**BRIEF:** Restate every record word for word, without the pictures.

**EXTRACTED MATERIAL:**
****************

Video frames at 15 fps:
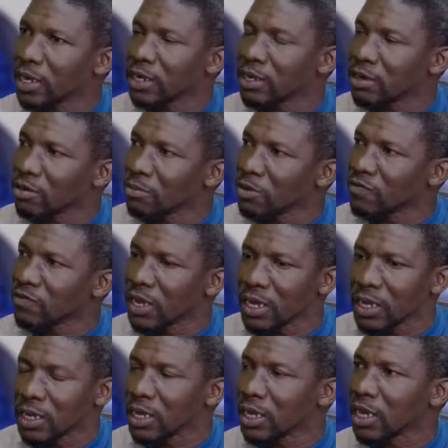at some of the
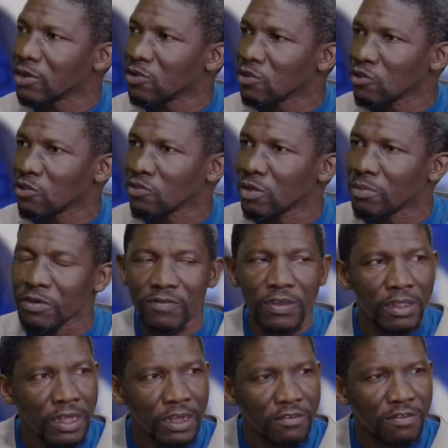indicators or some of the
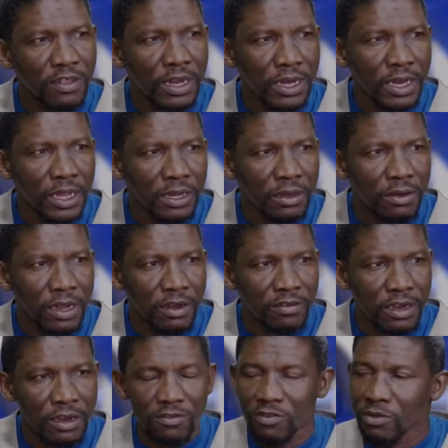things that
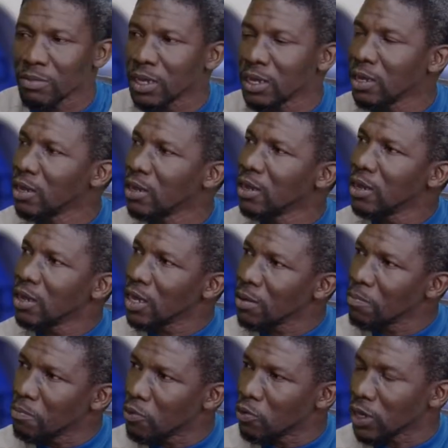needs to be
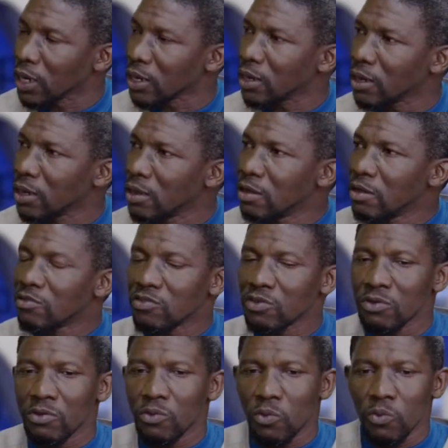inputted.
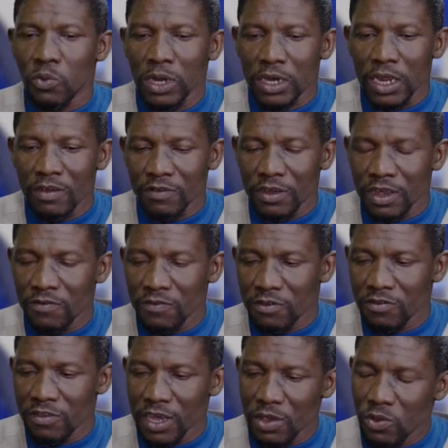So whatever, if you
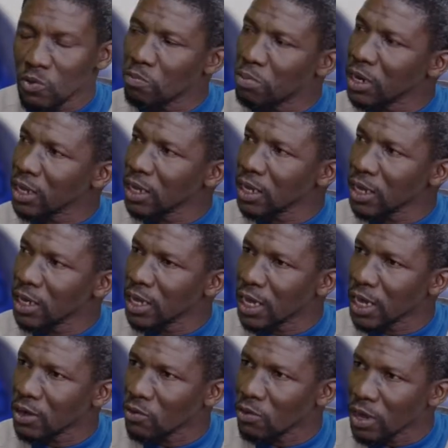say you bring in
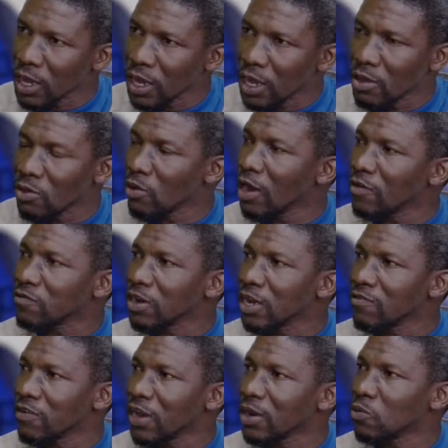indicator A, you have to
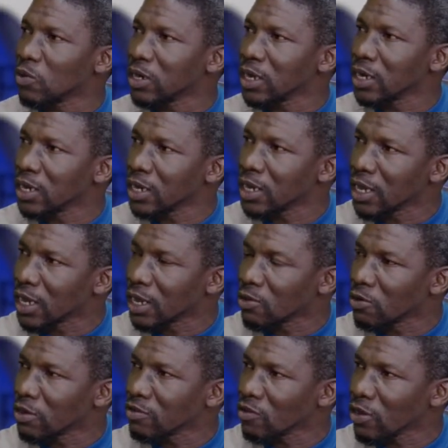define what that
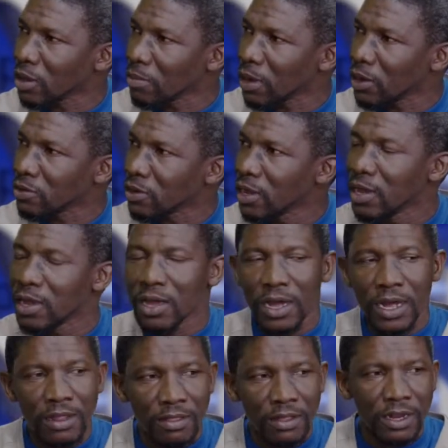indicator is all about,
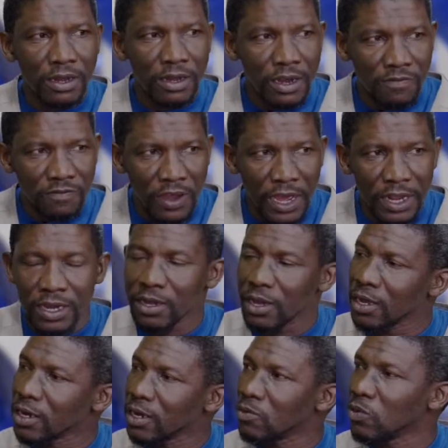and then define it,
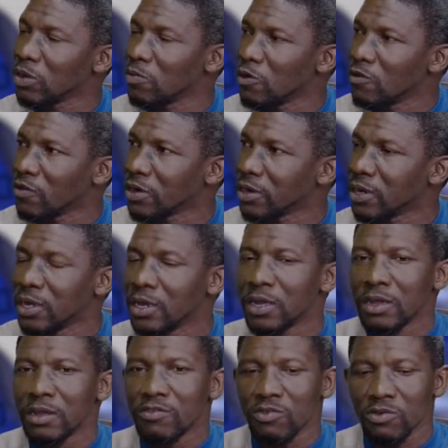and then we move on.
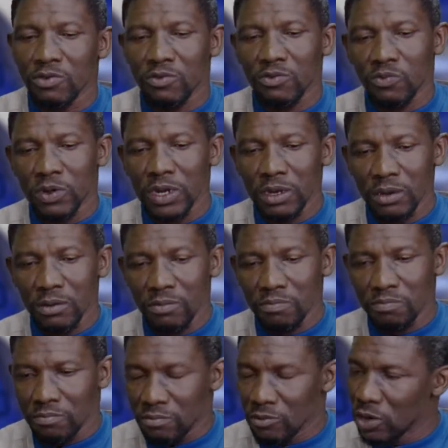So when
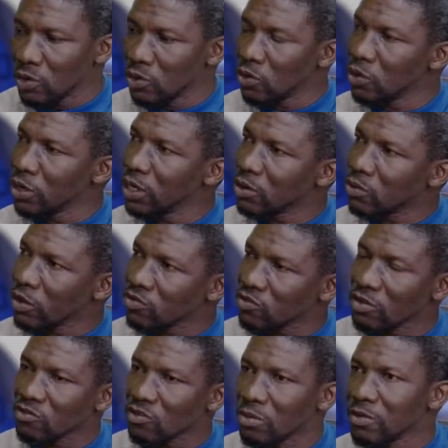all the
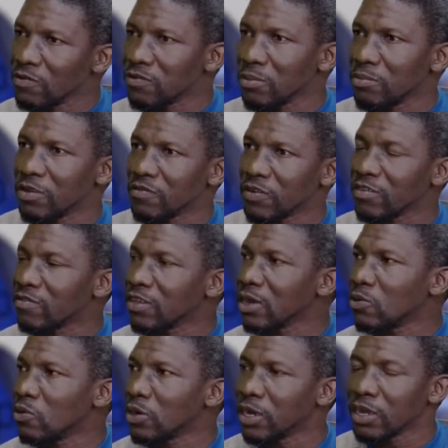questions coming from different
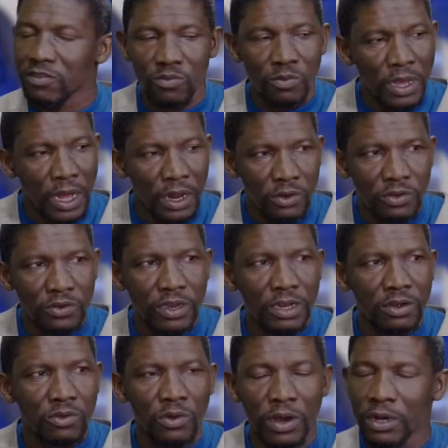stakeholders were looked
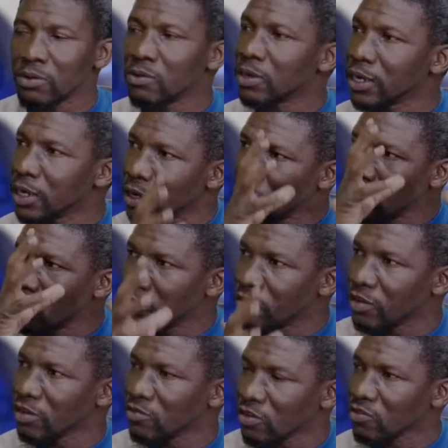into and look at the whole
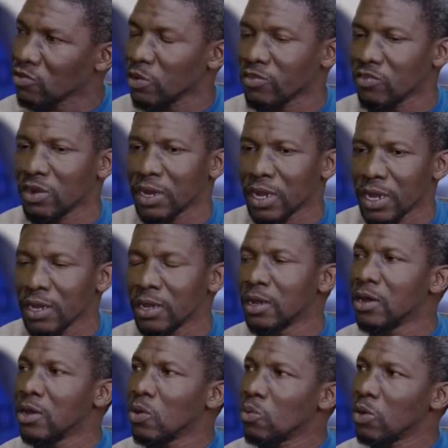census questionnaire,
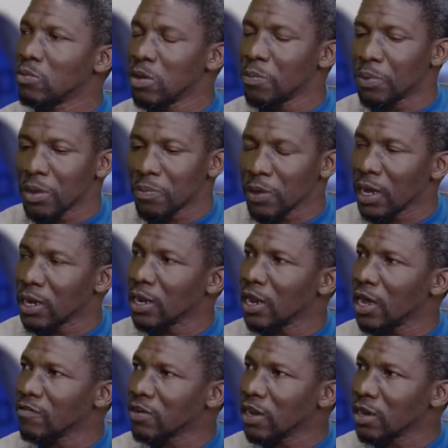when we prepared it,
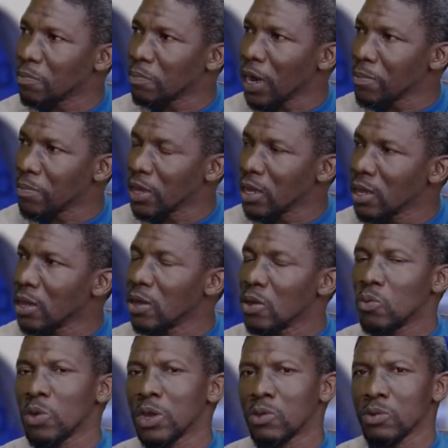after the PAPI,
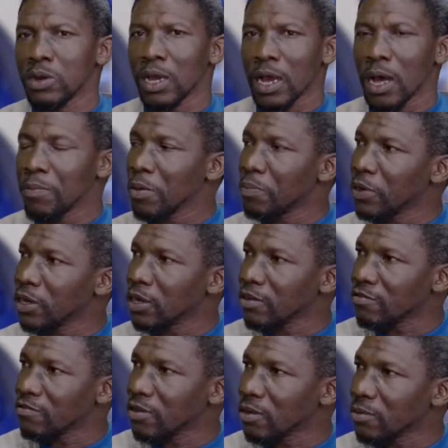we do the copy
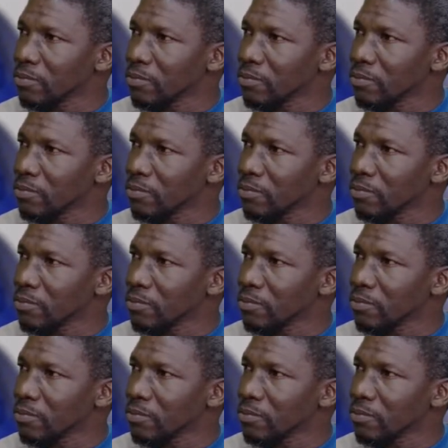pretest.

****************

**WRITTEN REPLY:**
Video frames at 15 fps:
at some of the
indicators or some of the
things that
needs to be
inputted.
So whatever, if you
say you bring in
indicator A, you have to
define what that
indicator is all about,
and then define it,
and then we move on.
So when
all the
questions coming from different
stakeholders were looked
into and look at the whole
census questionnaire,
when we prepared it,
after the PAPI,
we do the copy
pretest.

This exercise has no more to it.